Facebook a pourtant annoncé une croissance de 32 % de son chiffre d’affaires en juillet, certes plus faible qu’en début d’année, mais tout de même. D’ailleurs, pour Michael Pachter,  » l’action vaut 35 dollars, pas 19. Et le réseau social devrait réaliser un chiffre d’affaires de 4,9 milliards de dollars en 2012, soit mieux qu’attendu « . Il n’empêche : les observateurs s’inquiètent de voir une proportion de plus en plus importante d’internautes se connecter à Facebook via leur téléphone ou leur tablette, alors même que la société tire peu de revenus de ces plates-formes. Une faiblesse qui frappe également Zynga. L’éditeur de jeux vidéo communautaires accessibles sur Facebook, comme FarmVille ou CastleVille, fortement présent sur le PC, tarde à se faire une place sur les mobiles. Pour se divertir avec leur téléphone, les adeptes préfèrent télécharger des jeux plutôt que de se rendre sur des réseaux sociaux. Résultat : la jeune entreprise n’affiche déjà plus de croissanceà  » L’engouement du grand public pour les smartphones va obliger les acteurs de l’Internet communautaire à trouver les moyens de valoriser cette audience, sous peine d’accentuer la défiance des marchés « , estime Jean-David Chamboredon, président exécutif du fonds d’investissement Isai.

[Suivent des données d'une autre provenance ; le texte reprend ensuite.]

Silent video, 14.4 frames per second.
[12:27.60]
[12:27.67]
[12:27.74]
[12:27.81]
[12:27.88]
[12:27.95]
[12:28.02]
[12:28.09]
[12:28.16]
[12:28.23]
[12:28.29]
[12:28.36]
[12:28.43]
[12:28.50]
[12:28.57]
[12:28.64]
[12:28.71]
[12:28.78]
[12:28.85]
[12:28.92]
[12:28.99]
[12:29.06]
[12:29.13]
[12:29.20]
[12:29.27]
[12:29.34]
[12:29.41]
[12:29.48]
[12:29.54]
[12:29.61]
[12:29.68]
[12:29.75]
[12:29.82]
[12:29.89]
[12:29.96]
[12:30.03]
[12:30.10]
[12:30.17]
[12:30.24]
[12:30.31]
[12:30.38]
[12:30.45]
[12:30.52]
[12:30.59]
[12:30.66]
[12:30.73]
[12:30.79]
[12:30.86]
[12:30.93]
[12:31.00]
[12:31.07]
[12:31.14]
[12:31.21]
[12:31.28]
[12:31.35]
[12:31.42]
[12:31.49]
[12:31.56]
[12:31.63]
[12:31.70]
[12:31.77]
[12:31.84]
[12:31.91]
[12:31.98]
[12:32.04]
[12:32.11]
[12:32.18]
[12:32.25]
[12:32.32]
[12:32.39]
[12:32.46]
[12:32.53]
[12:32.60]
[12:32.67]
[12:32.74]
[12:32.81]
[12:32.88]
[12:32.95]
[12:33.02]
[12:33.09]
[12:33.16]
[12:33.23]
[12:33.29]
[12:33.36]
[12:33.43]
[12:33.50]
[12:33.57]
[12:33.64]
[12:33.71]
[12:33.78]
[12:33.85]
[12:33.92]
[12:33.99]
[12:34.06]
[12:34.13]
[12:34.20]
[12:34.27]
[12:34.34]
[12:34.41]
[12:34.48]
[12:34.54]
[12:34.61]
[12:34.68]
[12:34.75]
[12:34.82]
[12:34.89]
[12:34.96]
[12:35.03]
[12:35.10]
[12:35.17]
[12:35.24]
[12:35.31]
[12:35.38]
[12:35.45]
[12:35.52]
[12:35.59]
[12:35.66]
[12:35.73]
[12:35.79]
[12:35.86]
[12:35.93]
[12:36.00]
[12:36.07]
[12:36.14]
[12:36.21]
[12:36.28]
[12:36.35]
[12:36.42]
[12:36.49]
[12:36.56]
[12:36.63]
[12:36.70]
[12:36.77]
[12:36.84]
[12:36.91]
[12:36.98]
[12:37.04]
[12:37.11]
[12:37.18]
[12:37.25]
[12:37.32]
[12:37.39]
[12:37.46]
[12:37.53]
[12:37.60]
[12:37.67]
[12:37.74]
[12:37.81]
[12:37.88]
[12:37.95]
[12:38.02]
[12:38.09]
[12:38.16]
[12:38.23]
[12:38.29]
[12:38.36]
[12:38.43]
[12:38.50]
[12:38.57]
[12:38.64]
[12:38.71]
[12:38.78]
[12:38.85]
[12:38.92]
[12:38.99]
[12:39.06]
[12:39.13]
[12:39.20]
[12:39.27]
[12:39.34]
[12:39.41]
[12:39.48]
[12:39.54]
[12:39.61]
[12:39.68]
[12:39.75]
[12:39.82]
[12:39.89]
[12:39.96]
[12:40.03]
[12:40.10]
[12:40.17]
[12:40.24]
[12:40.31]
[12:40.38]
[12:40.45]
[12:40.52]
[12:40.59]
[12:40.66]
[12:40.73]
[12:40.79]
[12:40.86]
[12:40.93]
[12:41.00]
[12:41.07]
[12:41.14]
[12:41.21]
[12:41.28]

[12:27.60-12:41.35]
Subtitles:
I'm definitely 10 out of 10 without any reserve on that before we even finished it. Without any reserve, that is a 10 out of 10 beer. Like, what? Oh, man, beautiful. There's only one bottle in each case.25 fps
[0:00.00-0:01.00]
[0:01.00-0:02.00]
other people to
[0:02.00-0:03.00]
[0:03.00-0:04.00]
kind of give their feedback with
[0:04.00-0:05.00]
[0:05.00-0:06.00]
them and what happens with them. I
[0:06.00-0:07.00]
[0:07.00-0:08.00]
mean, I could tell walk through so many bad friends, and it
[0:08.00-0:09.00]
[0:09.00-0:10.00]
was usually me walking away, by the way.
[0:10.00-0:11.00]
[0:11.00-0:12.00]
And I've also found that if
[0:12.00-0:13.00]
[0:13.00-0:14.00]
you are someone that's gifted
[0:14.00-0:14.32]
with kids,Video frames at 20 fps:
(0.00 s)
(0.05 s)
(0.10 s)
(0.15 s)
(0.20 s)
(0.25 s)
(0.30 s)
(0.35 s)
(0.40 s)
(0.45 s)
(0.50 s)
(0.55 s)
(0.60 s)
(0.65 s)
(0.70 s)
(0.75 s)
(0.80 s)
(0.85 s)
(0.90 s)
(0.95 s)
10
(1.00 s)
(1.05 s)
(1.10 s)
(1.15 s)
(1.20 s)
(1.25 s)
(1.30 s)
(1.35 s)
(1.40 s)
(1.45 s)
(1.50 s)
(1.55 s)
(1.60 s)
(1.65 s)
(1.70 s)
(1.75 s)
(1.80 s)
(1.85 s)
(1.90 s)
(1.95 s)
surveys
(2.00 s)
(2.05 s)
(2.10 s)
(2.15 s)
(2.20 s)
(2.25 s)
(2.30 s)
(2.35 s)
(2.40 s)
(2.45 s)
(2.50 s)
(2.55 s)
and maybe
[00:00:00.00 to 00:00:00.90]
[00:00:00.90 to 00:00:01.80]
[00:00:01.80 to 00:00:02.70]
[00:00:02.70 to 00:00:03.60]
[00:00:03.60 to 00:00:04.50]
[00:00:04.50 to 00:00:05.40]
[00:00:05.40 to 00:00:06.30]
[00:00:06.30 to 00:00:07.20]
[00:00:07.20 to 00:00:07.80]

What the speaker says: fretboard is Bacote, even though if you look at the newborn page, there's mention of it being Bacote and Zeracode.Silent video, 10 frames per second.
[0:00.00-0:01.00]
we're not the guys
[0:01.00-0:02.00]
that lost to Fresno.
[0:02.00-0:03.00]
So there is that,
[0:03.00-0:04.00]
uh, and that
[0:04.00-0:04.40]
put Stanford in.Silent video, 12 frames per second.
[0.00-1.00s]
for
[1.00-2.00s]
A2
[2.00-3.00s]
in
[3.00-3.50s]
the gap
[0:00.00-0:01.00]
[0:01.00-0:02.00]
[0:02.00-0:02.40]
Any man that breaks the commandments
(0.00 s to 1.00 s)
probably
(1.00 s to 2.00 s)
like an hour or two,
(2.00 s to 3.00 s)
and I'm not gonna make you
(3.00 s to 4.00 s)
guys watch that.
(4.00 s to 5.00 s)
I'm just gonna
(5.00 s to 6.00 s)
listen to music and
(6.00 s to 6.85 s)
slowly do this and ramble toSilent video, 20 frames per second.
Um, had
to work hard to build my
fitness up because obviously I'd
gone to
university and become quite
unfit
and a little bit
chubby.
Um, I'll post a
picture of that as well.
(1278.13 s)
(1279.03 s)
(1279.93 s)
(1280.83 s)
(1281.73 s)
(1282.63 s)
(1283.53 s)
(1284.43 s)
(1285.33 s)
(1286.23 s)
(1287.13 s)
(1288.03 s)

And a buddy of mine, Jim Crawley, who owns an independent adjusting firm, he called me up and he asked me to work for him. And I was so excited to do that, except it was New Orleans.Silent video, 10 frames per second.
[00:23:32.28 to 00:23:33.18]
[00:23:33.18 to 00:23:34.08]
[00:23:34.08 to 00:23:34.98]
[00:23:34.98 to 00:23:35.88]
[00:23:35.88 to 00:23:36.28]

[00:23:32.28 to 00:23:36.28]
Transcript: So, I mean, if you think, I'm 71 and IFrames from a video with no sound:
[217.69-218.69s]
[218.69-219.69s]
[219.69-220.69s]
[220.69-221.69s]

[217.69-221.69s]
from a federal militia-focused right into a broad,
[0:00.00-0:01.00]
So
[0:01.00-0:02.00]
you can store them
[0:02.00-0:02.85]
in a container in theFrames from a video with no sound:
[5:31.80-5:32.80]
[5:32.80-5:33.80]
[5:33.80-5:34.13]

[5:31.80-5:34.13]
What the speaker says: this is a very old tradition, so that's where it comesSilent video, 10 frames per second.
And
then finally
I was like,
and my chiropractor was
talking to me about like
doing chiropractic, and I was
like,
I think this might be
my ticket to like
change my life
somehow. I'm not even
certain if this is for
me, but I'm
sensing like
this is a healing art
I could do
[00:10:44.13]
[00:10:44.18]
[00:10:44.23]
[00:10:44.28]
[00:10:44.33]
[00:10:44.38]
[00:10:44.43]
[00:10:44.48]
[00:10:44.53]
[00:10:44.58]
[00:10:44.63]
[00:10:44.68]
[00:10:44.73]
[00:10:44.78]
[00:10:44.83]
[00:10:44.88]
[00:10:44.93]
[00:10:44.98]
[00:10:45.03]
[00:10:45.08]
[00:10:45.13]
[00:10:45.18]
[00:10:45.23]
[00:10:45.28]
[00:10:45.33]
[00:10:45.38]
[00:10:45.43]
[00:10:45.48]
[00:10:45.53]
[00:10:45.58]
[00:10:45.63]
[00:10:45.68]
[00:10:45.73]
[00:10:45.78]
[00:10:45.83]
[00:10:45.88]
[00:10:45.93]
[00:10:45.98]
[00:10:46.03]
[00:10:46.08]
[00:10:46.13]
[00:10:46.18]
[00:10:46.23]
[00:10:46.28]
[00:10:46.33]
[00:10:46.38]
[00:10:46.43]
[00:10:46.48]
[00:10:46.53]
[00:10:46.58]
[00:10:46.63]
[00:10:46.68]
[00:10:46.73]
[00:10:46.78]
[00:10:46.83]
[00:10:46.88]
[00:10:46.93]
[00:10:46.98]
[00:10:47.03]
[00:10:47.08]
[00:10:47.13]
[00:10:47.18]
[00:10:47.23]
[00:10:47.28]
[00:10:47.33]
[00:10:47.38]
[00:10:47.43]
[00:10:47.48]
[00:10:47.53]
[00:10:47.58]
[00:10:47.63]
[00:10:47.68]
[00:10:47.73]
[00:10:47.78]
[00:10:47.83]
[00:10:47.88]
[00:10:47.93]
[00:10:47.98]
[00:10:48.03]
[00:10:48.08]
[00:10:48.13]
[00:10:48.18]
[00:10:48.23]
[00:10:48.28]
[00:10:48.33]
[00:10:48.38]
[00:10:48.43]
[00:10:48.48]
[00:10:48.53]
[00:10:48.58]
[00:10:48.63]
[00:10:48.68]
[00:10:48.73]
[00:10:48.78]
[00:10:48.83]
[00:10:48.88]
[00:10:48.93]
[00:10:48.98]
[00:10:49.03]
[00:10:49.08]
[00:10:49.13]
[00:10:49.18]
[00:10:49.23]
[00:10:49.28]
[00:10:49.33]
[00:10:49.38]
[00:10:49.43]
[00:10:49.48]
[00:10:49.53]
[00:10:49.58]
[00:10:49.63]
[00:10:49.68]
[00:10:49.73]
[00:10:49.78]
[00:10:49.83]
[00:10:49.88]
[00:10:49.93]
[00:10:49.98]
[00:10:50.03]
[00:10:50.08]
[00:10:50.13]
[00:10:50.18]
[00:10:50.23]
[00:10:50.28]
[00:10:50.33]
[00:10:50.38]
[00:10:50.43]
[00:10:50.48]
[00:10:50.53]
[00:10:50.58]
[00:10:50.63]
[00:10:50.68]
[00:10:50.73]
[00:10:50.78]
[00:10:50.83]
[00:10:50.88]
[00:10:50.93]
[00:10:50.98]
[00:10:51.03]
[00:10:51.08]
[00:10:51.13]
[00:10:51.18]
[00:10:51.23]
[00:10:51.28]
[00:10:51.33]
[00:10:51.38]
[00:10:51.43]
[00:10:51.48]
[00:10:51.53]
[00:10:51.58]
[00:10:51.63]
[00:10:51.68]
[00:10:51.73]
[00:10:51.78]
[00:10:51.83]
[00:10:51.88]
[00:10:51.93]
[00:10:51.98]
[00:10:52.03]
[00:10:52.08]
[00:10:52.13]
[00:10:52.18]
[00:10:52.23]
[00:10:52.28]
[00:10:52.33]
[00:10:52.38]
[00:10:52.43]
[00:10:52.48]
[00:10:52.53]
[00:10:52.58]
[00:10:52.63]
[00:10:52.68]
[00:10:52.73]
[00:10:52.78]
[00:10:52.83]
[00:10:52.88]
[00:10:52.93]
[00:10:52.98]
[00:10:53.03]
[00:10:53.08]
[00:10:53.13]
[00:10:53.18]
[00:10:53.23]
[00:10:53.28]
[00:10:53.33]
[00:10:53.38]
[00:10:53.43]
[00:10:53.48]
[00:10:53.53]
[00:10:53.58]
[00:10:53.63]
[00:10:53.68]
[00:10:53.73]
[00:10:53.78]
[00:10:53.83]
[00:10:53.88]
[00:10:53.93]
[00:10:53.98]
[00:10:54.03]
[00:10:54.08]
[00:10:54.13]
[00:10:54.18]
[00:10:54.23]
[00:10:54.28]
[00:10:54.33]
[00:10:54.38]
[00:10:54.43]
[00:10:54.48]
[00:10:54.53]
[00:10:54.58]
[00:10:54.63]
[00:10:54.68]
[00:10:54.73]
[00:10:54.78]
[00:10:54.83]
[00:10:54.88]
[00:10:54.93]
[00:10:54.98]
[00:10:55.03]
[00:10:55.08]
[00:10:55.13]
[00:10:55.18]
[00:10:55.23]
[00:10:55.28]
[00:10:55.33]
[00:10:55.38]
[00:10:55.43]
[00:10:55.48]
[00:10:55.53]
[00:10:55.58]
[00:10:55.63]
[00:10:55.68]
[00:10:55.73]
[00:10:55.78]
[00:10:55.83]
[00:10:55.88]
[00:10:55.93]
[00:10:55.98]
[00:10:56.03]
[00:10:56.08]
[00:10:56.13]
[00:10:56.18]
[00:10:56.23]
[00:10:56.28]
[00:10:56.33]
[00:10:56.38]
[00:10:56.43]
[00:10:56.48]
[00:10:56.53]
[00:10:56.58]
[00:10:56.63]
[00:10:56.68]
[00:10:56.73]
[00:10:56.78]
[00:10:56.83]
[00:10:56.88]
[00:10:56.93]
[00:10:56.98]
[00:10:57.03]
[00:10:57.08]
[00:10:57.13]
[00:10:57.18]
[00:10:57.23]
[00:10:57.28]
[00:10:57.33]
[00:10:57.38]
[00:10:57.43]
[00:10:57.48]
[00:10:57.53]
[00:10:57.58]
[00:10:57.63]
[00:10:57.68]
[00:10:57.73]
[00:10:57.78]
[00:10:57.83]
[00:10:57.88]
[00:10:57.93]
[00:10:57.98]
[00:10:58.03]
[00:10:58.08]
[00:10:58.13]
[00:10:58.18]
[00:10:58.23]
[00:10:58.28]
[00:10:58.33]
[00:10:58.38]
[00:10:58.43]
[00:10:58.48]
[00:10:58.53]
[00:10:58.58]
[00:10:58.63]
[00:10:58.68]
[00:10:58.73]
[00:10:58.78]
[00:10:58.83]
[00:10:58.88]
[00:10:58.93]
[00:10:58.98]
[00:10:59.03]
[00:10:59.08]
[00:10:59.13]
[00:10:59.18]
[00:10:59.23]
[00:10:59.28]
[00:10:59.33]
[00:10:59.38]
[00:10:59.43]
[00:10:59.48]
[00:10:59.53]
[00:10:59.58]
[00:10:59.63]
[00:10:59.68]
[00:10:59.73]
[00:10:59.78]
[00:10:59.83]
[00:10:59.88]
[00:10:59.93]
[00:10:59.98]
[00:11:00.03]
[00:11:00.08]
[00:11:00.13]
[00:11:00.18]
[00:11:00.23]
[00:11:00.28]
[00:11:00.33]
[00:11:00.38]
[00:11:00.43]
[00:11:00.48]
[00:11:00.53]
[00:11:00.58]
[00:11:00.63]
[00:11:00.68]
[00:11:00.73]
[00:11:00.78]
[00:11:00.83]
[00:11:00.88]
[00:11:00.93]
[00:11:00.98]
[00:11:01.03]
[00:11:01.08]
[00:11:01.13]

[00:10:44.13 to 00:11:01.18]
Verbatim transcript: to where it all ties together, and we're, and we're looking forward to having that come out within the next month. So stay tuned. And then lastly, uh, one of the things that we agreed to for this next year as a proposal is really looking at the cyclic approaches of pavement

Twitter et Airbnb ne peuvent plus compter sur la Bourse

Pour Groupon, le spécialiste des bons de réduction, les défis à relever sont différents. L’étoile montante de Chicago a investi dans une équipe de 4 500 commerciaux, qui sillonnent les villes de 48 pays pour convaincre des restaurateurs, des coiffeurs ou des salons de massage d’offrir une réduction sur leurs prix. Et la société d’Andrew Mason doit également dépenser toujours plus en marketing pour attirer de nouveaux internautes. Cette course en avant pèse sur les résultats et commence à démoraliser les investisseurs de la première heure, tout comme les employés. La VRP emblématique du site, Jayna Cooke, vient ainsi de claquer la porte.

Les déboires boursiers de Facebook, Zynga ou Groupon hypothèquent aussi l’avenir. Les mauvais résultats de ces sociétés ont sapé la confiance de nombreux actionnaires et compliquent la recherche de financement pour les start-up qui grandissent dans leur ombre.  » Il est certain que les valorisations vont être revues à la baisse. Pour les fonds, la porte de sortie vers la Bourse semble se refermer pour un an au moins. En Europe, cette option n’existait déjà plus, il ne reste donc que la vente à des acteurs industriels « , ajoute Jean-David Chamboredon. Prochains candidats à l’entrée en Bourse, le site de micro-blogging Twitter ou le service de location de chambres ou d’appartements Airbnb sont prévenus. Leurs dirigeants, associés aux banques, ne pourront organiser la pénurie de titres pour augmenter leur valorisation, à l’instar de leurs prédécesseurs.

Ces temps-ci, les investisseurs n’ont d’yeux que pour les valeurs sûres du Net, comme le moteur de recherche Google et surtout Apple. Sa capitalisation a atteint des sommets, à presque 680 milliards de dollars à la suite du procès gagné contre Samsung pour violation de ses brevets, et à quelques jours de la présentation de l’iPhone 5. Grâce à l’explosion de l’Internet mobile, sous-estimée par les petits génies du 2.0, les papys des nouvelles technologies font mieux que de la résistance.